Dawson se cruzó de brazos. Deseaba de corazón ver a Jorey en la silla del príncipe. Podía fiarse de su propia sangre de un modo que la sola política no consigue jamás. Lo cual era, desde luego, el motivo por el que había jurado que eso no ocurriría. Había que negarle Vanai a Issandrian. Pero tampoco podía ir a parar a ningún miembro de la aún reciente alianza de Dawson sin amenazar con producir fracturas. Dawson había previsto el problema. Tenía lista su propuesta.
—Escucha lo que tengo que decirte, Canl. Vanai ha sido siempre una pieza pequeña en todo esto —dijo Dawson con cuidado.
—Es verdad.
—Con Klin fuera, Issandrian habrá perdido el tributo, pero la ciudad todavía será su proyecto. Maas insistió en tomarla. Klin luchó por ella, e incluso la ha controlado hasta ahora. Si no ponemos en el poder a alguien a quien identifiquen con nosotros, la opinión general seguirá considerando que es de Issandrian.
—Pero ¿a cuál de los nuestros podemos poner?
—A ninguno —dijo Dawson—. A eso me refiero. A los ojos de la Corte, no podemos quitarle Vanai a Issandrian. Pero ahora podemos controlar lo que se dice de él en la Corte. ¿Qué sucedería si el gobierno de la ciudad fuera un desastre? Si la ciudad se arruina a causa de la incompetencia, arrastrará consigo la reputación de Issandrian.

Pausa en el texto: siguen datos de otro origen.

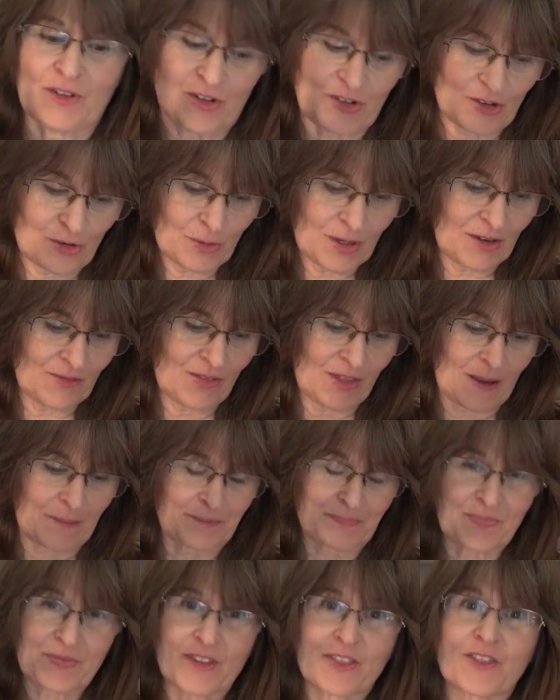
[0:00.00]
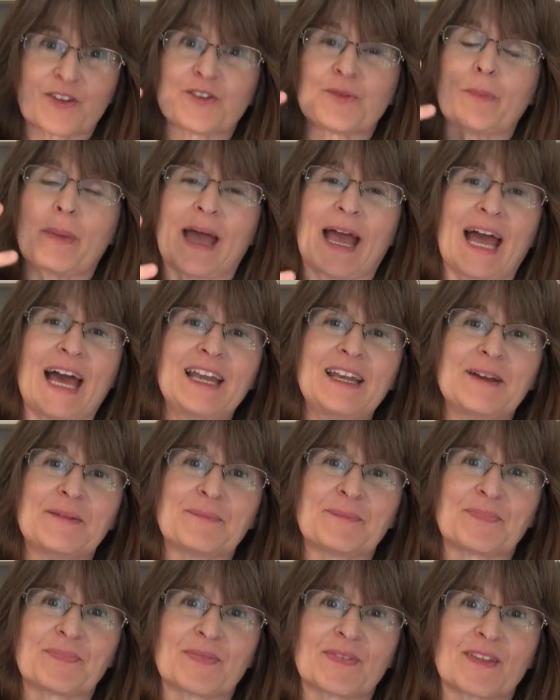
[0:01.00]
There's 3 of them. There's bad.
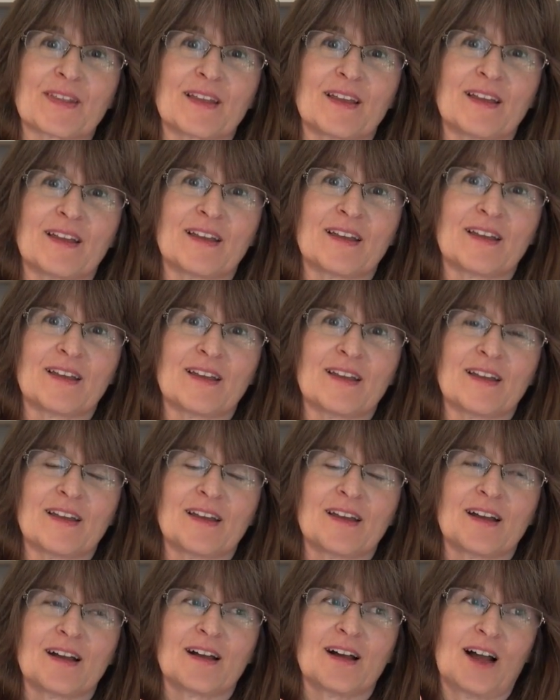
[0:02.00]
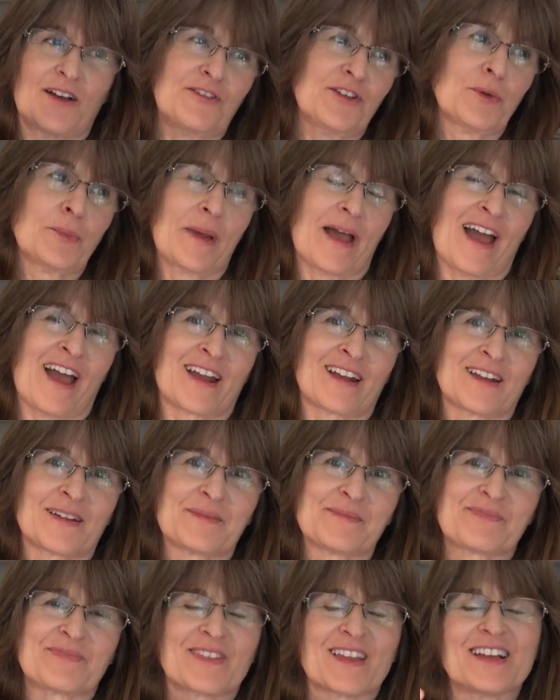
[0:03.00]
I feel bad.
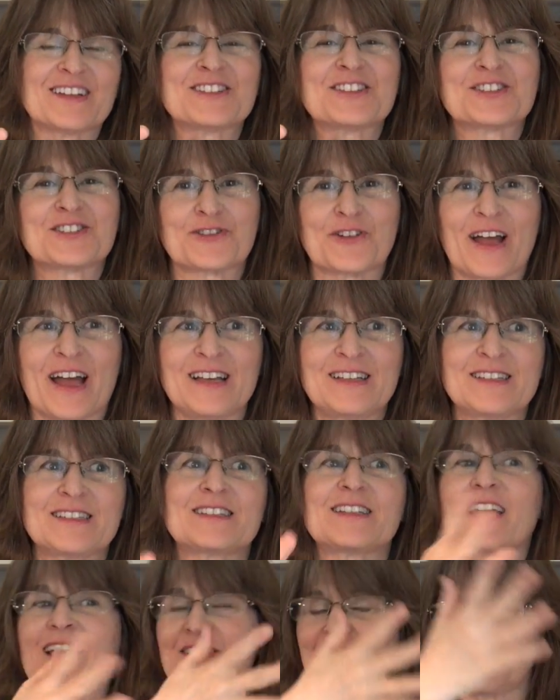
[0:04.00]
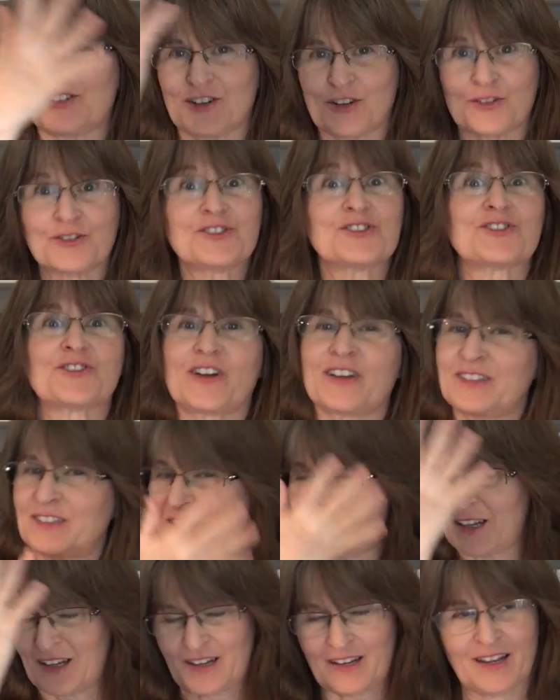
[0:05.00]
Stressed, as you know,
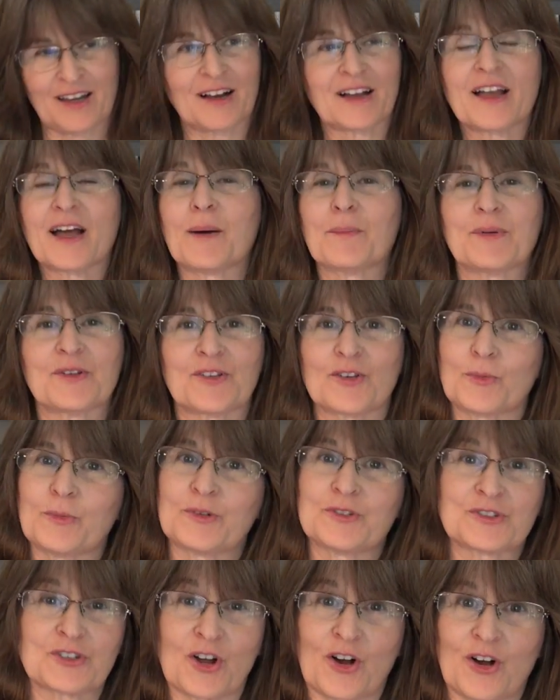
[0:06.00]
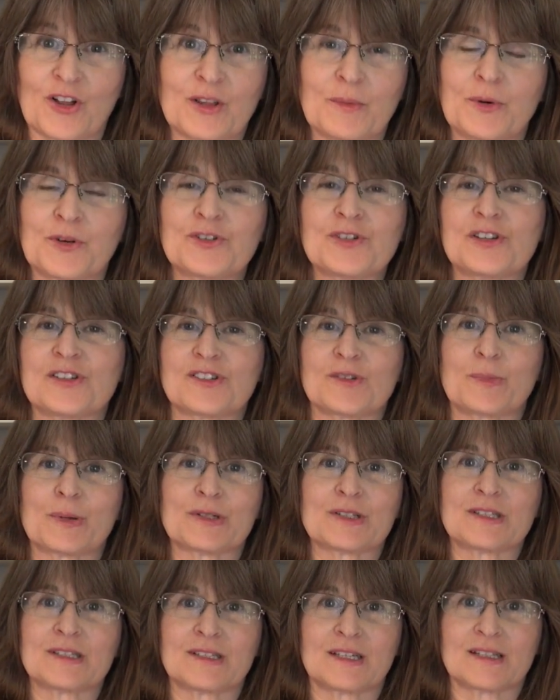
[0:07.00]
stress can encompass almost all emotions a
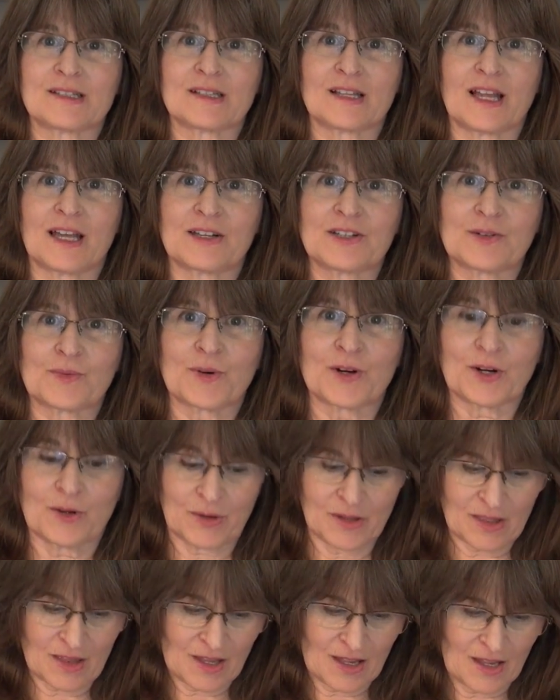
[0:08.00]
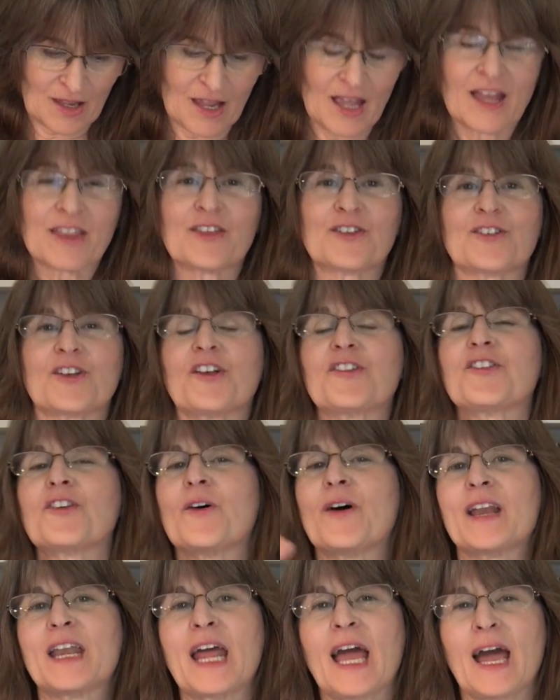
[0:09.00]
person doesn't like to work with. There's
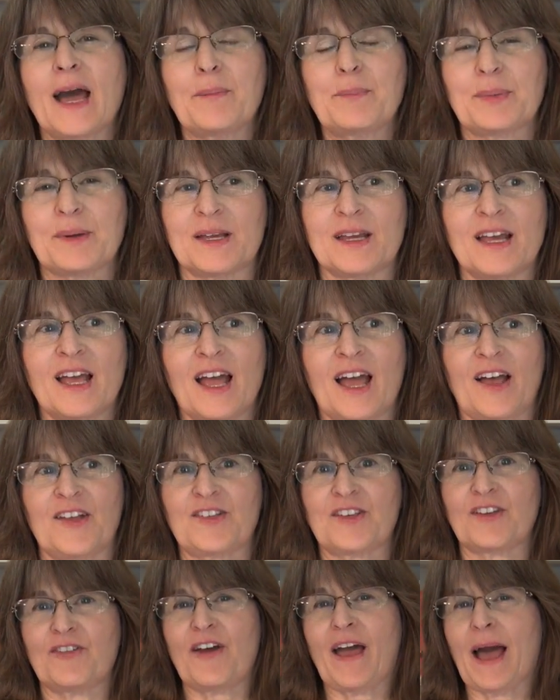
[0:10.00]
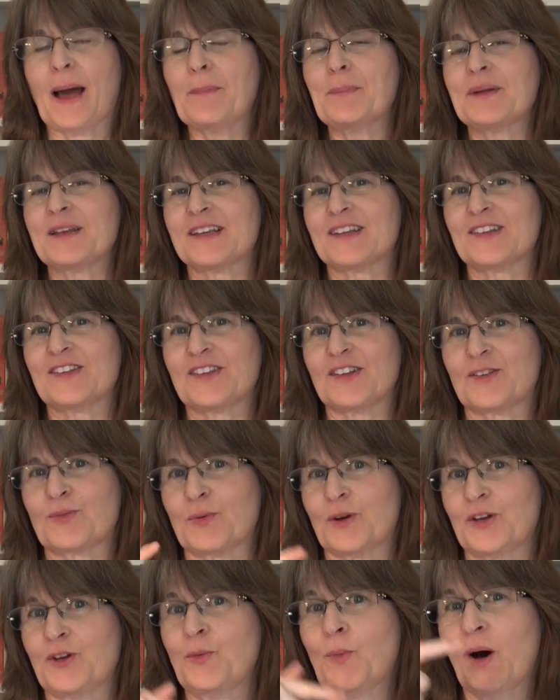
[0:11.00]
also unhappy, as if happiness is
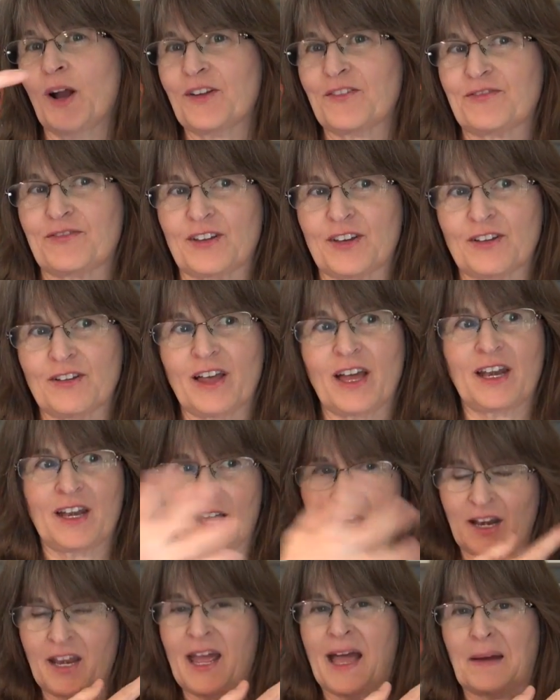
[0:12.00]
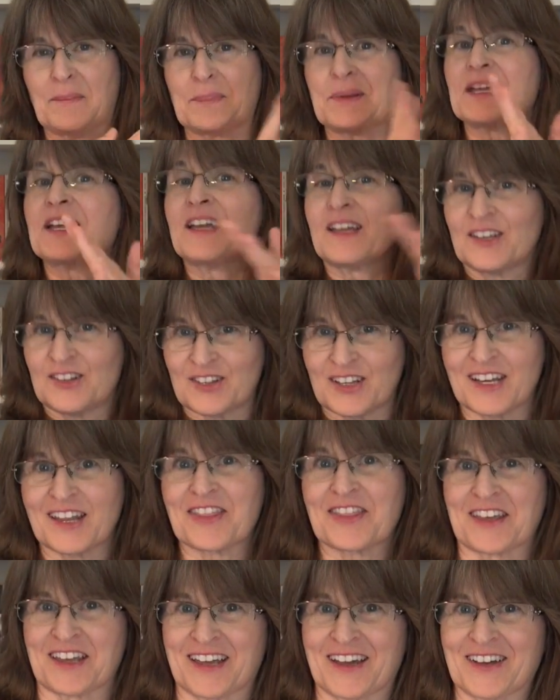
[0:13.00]
what you want to feel and unhappy is
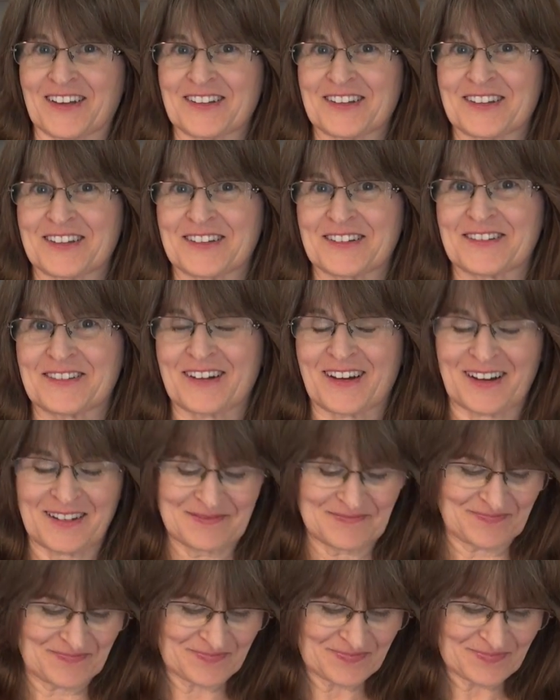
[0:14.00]
anything else, right?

Daskellin se detuvo. Entre la escasa luz que llegaba desde la sala de banquetes y la tenebrosa complexión del hombre, Dawson no podía distinguir su expresión. Siguió adelante.
—El menor de mis hijos está allí —dijo Dawson—. Ha estado enviándome informes. El hijo de Lerer Palliako está en Vanai. Se llama Geder. Klin lo ha estado utilizando para hacer el trabajo sucio. No le gusta a nadie, y nadie lo respeta.
—¿Por qué no? ¿Es lerdo?
—Peor que eso. Se trata de uno de esos hombres que solo sabe lo que ha leído en los libros. Es de la clase de hombre que por haber leído el relato de un viaje por el mar ya se cree que es un capitán.
—¿Y quieres que Ternigan nombre a Geder Palliako en el lugar de Klin?
—Si la mitad de lo que he oído es verdad —dijo Dawson con una sonrisa—, no hay nadie más adecuado para llevar Vanai a la ruina.